Perhaps it was a vague curiosity to see Flavia's husband, who had been
the magician of her childhood and the hero of innumerable Arabian fairy tales.
Perhaps it was a desire to see M. Roux, whom Flavia had announced as the
especial attraction of the occasion. Perhaps it was a wish to study that
remarkable woman in her own setting.
Imogen admitted a mild curiosity concerning Flavia. She was in the habit
of taking people rather seriously, but somehow found it impossible to take
Flavia so, because of the very vehemence and insistence with which Flavia
demanded it. Submerged in her studies, Imogen had, of late years, seen very
little of Flavia; but Flavia, in her hurried visits to New York, between her
excursions from studio to studio--her luncheons with this lady who had to play
at a matinee, and her dinners with that singer who had an evening concert--had
seen enough of her friend's handsome daughter to conceive for her an
inclination of such violence and assurance as only Flavia could afford. The
fact that Imogen had shown rather marked capacity in certain esoteric lines of
scholarship, and had decided to specialize in a well- sounding branch of
philology at the Ecole des Chartes, had fairly placed her in that category of
"interesting people" whom Flavia considered her natural affinities,
and lawful prey.
When Imogen stepped upon the station platform she was immediately
appropriated by her hostess, whose commanding figure and assurance of attire
she had recognized from a distance. She was hurried into a high tilbury and
Flavia, taking the driver's cushion beside her, gathered up the reins with an
experienced hand.
"My dear girl," she remarked, as she turned the horses up the
street, "I was afraid the train might be late. M. Roux insisted upon
coming up by boat and did not arrive until after seven."
"To think of M. Roux's being in this part of the world at all, and
subject to the vicissitudes of river boats! Why in the world did he come
over?" queried Imogen with lively interest. "He is the sort of man
who must dissolve and become a shadow outside of Paris."
"Oh, we have a houseful of the most interesting people," said
Flavia, professionally. "We have actually managed to get Ivan Schemetzkin.

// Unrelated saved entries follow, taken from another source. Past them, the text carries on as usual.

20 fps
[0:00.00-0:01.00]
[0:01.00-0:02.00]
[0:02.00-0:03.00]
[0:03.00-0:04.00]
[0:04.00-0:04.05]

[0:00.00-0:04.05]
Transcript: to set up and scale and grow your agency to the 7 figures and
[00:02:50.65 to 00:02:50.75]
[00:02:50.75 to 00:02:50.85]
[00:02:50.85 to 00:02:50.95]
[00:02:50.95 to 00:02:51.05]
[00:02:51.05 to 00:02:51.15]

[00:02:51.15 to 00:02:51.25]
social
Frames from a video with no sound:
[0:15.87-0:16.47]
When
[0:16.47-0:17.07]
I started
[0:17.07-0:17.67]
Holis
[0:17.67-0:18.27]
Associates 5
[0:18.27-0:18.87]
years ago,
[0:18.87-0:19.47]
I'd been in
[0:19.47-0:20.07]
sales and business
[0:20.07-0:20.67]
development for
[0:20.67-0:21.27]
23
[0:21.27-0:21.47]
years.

He was ill in California at the close of his concert tour, you know, and he is
recuperating with us, after his wearing journey from the coast. Then there is
Jules Martel, the painter; Signor Donati, the tenor; Professor Schotte, who has
dug up Assyria, you know; Restzhoff, the Russian chemist; Alcee Buisson, the
philologist; Frank Wellington, the novelist; and Will Maidenwood, the editor of
Woman. Then there is my second cousin, Jemima Broadwood, who made such a
hit in Pinero's comedy last winter, and Frau Lichtenfeld. Have you read
her?"
Imogen confessed her utter ignorance of Frau Lichtenfeld, and Flavia
went on.
"Well, she is a most remarkable person; one of those advanced
German women, a militant iconoclast, and this drive will not be long enough to
permit of my telling you her history. Such a story! Her novels were the talk of
all Germany when I was there last, and several of them have been suppressed--an
honor in Germany, I understand. 'At Whose Door' has been translated. I am so
unfortunate as not to read German."
"I'm all excitement at the prospect of meeting Miss
Broadwood," said Imogen. "I've seen her in nearly everything she
does. Her stage personality is delightful. She always reminds me of a nice,
clean, pink-and-white boy who has just had his cold bath, and come down all
aglow for a run before breakfast."
"Yes, but isn't it unfortunate that she will limit herself to those
minor comedy parts that are so little appreciated in this country? One ought to
be satisfied with nothing less than the best, ought one?" The peculiar,
breathy tone in which Flavia always uttered that word "best," the
most worn in her vocabulary, always jarred on Imogen and always made her
obdurate.
"I don't at all agree with you," she said reservedly. "I
thought everyone admitted that the most remarkable thing about Miss Broadwood
is her admirable sense of fitness, which is rare enough in her
profession."
Flavia could not endure being contradicted; she always seemed to regard
it in the light of a defeat, and usually colored unbecomingly. Now she changed
the subject.
"Look, my dear," she cried, "there is Frau Lichtenfeld
now, coming to meet us. Doesn't she look as if she had just escaped out of
Valhalla? She is actually over six feet."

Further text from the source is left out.